The City Hall of Cannes announces a museum dedicated to contemporary African art that will present the works of the collection of Jean Pigozzi, which has gathered since 1989, more than 10,000 works and nearly 160 artists who approach the variety and richness of creation in sub-Saharan Africa.
From Senegal to Mali, through the Congo, South Africa, covering a period from the 1950s, the Pigozzi collection is based on drawing, painting, sculpture, photography and video.
The statement was made at the opening of the exhibition « Bande-annonce » which offers to see a hundred works from this collection, apparent until August 21 at the Gare Maritime in Cannes.
The museum, whose initial date has not been specified, will offer a permanent exhibition circuit of 380 m2 that will constantly change and present a scene of contemporary African art; a temporary circuit of 240 m2 with a standard spotlight on an artist or a theme; a multifunctional space of 100 m2 open to all to organize conferences, artistic and cultural education activities, screenings, etc.

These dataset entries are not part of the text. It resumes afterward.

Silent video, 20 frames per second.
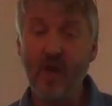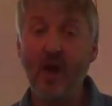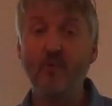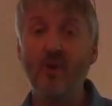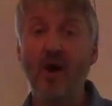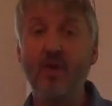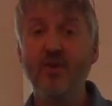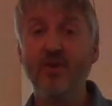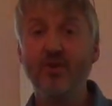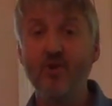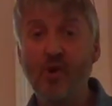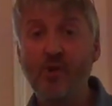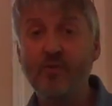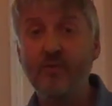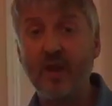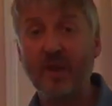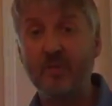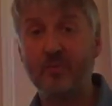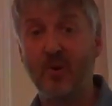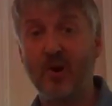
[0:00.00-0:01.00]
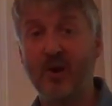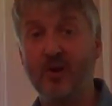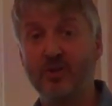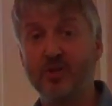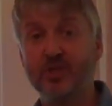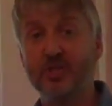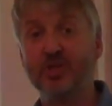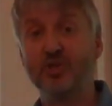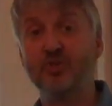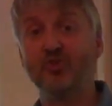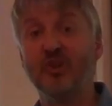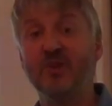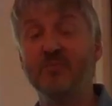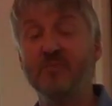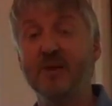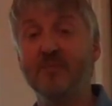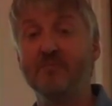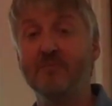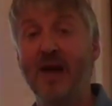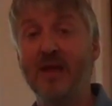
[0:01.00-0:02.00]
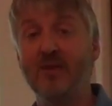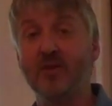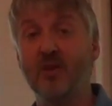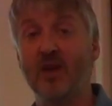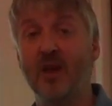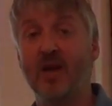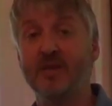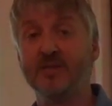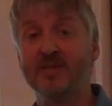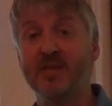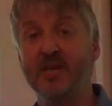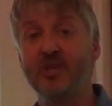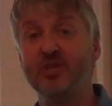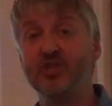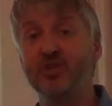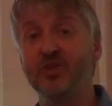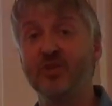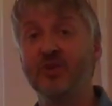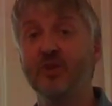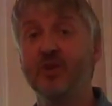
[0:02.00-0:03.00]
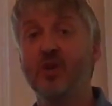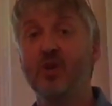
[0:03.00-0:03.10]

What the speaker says: a rather novel approach to treatment manualisation.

This last space also has an educational aspect and will offer a real framework around chronicles, paper documents and various supports on contemporary African art and on the historical context of the Pigozzi collection in the former Saint-Roch chapel of Cannes.
The desire is to propose another type of museum, more fluid, where things move and change constantly, to propel the arrival of visitors.
The successor of the car company Simca, Jean Pigozzi, who grew up with Renoir and Sisley on the walls of the family apartment and who, as an adult, mingles with the traits of his age and background, Andy Warhol and pop art, without much conviction, Until he found the exhibition « Les Magiciens de la Terre », in 1989, he was captivated by contemporary African art and subsequently developed a reference collection, marked by a propensity for the Kinshasa school and the Ivorian artist Frédéric Bruly Bouabré, of whom he owns some 150 drawings.
From then on, he collected more than 10,000 works by artists from all over the African continent, and from about 1991 onwards, this collection went around the world. In 2019, he donated 45 works to the prestigious MoMA in New York, which is organizing an exhibition of the futuristic cities of sculptor Bodys Isek Kingelez.
His collection includes works by Malian photographer Seydou Keita, considered one of the best portrait artists of the 20th century, sculptures by Tanzanian George Lilanga, the folk masks of Beninese Romuald Hazoumé, paintings by Senegalese Soly Cissé and Congolese Chéri Samba, and many others.